Start of DATA IN THIS EXERCISE

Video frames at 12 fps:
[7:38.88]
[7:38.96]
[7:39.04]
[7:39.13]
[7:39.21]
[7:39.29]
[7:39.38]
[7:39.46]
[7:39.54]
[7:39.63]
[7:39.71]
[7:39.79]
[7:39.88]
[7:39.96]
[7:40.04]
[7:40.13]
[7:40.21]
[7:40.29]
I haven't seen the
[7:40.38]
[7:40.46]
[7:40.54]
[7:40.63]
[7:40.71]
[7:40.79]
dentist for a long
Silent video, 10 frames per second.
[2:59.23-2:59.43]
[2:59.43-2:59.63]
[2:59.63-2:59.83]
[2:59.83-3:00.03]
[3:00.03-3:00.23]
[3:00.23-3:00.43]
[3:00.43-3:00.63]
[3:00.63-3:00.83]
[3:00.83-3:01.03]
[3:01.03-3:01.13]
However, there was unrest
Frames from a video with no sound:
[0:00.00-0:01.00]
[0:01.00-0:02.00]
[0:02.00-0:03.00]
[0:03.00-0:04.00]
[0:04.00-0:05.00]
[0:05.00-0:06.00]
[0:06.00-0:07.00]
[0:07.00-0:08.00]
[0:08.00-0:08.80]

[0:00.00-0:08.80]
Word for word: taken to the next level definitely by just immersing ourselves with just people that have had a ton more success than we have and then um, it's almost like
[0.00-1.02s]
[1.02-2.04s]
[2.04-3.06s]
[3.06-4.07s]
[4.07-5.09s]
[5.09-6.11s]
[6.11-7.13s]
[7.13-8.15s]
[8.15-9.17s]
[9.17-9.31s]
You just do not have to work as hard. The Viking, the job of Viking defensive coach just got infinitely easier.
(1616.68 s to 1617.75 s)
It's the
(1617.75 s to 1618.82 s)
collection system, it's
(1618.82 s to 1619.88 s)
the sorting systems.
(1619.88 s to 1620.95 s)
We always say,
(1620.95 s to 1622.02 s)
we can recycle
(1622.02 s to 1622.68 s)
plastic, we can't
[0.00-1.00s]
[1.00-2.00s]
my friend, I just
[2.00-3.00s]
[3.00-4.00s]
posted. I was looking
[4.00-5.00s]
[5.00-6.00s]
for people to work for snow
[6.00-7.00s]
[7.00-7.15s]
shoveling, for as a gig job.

End of DATA IN THIS EXERCISE

--- WORK TASK ---
Your reply must consist solely of the number of lines in the data that contain the word "with".

--- ANSWER TO THIS PROBLEM ---
2